• **Task to carry out**: Could you please repeat the entries below word for word, with the images left out?

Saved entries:
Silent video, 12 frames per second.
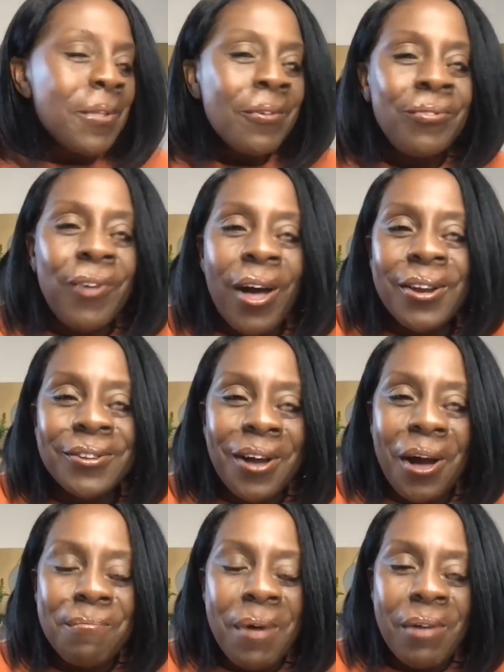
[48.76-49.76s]
fired
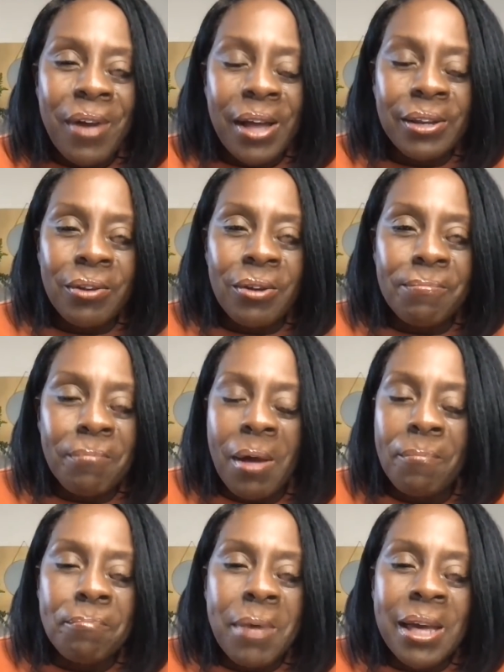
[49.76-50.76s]
up. I've had an
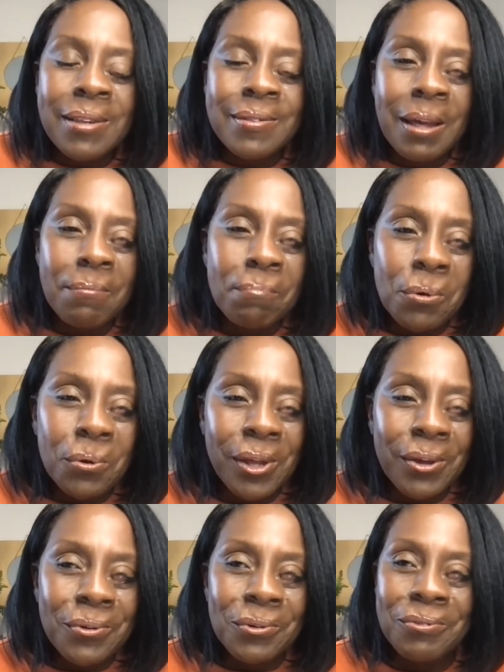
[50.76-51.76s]
amazing
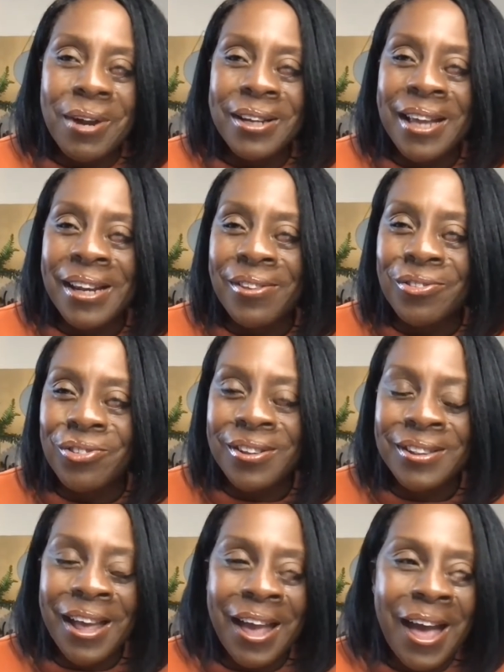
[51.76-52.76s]
morning already, and it's
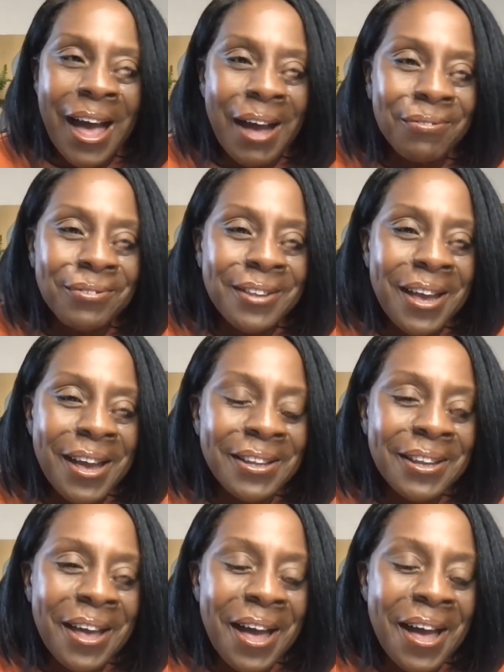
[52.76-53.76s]
just like
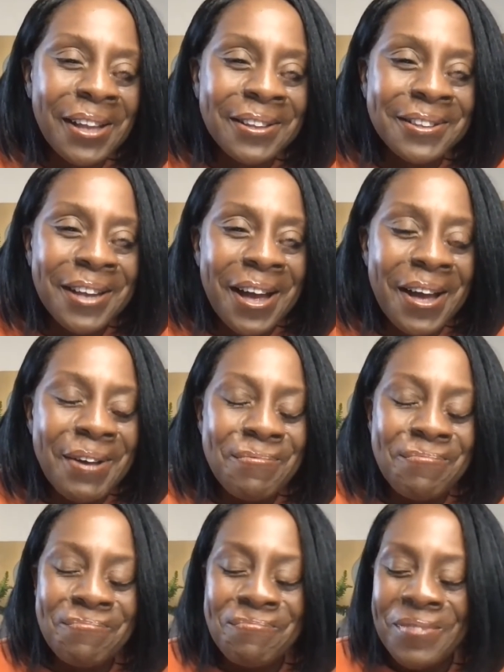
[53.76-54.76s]
10:30,
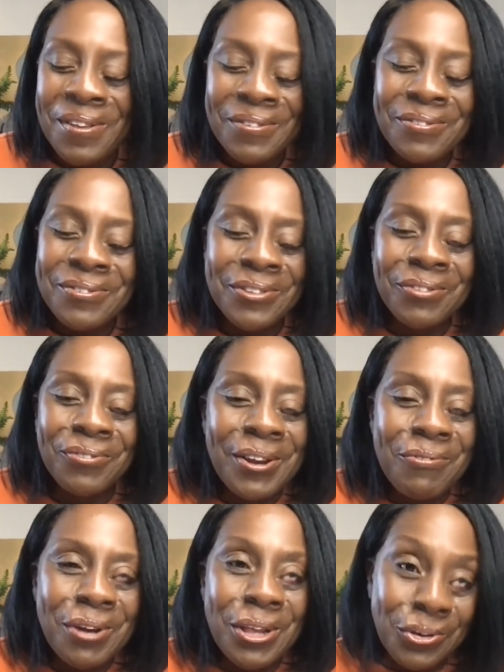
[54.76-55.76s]
and just
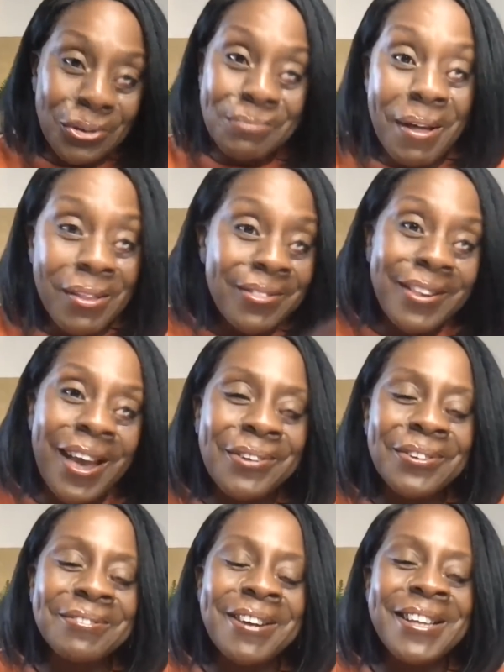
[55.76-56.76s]
feeling really good about the day
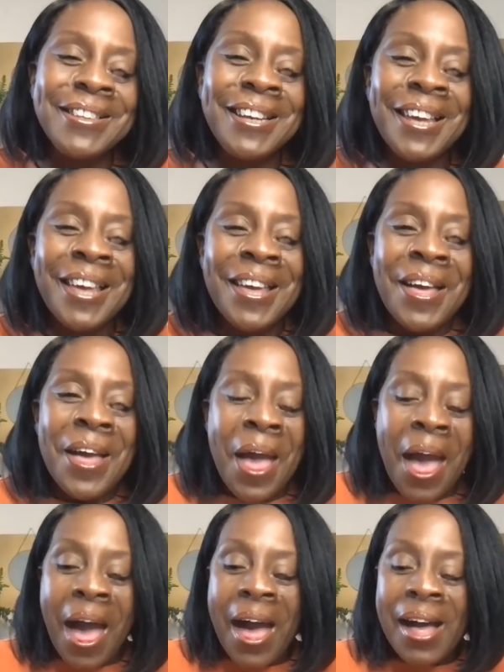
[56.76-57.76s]
already.
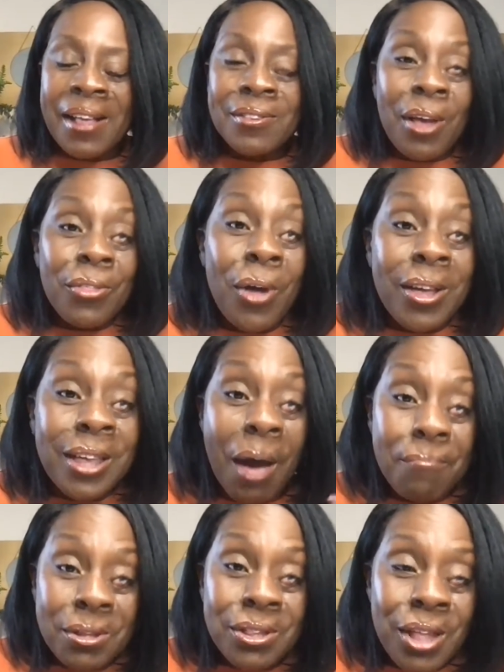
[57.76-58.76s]
And so I thought I'd
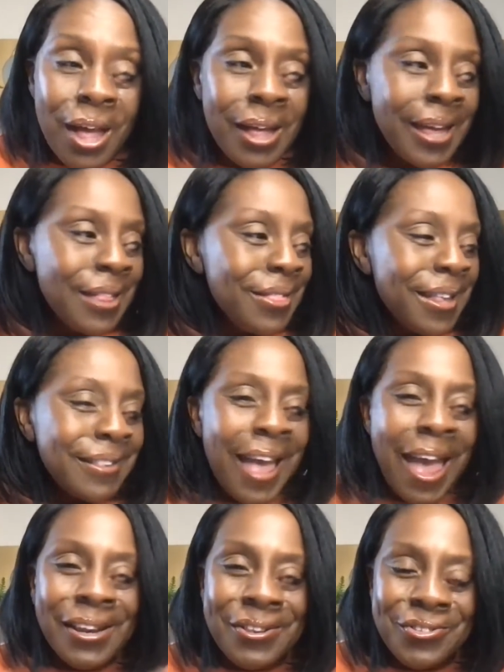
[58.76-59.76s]
come in this
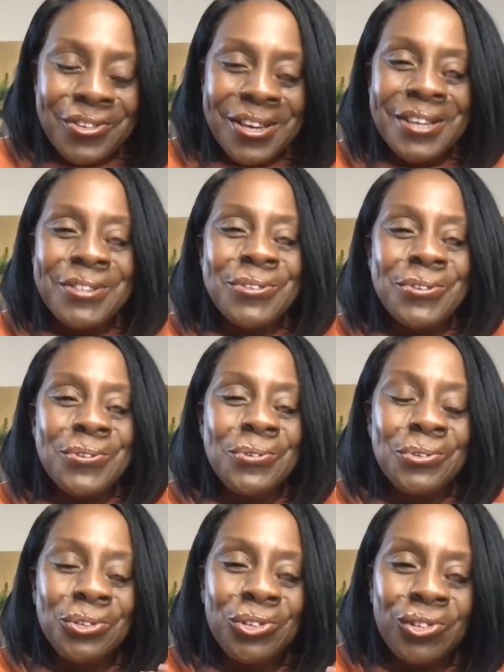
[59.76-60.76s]
energy
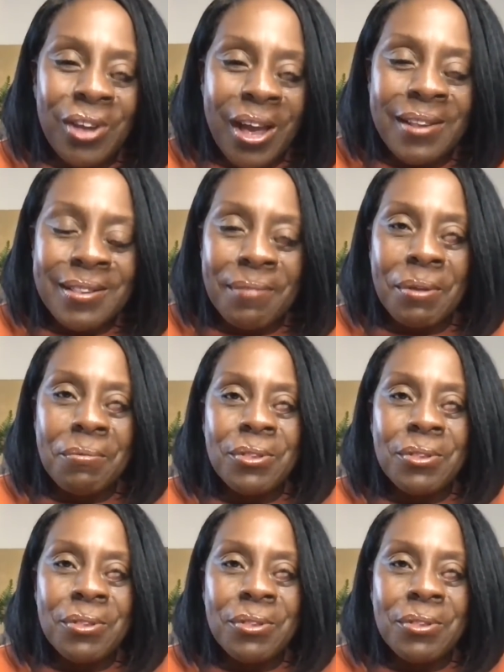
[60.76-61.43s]
to share something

• **Final answer**:
Silent video, 12 frames per second.
[48.76-49.76s]
fired
[49.76-50.76s]
up. I've had an
[50.76-51.76s]
amazing
[51.76-52.76s]
morning already, and it's
[52.76-53.76s]
just like
[53.76-54.76s]
10:30,
[54.76-55.76s]
and just
[55.76-56.76s]
feeling really good about the day
[56.76-57.76s]
already.
[57.76-58.76s]
And so I thought I'd
[58.76-59.76s]
come in this
[59.76-60.76s]
energy
[60.76-61.43s]
to share something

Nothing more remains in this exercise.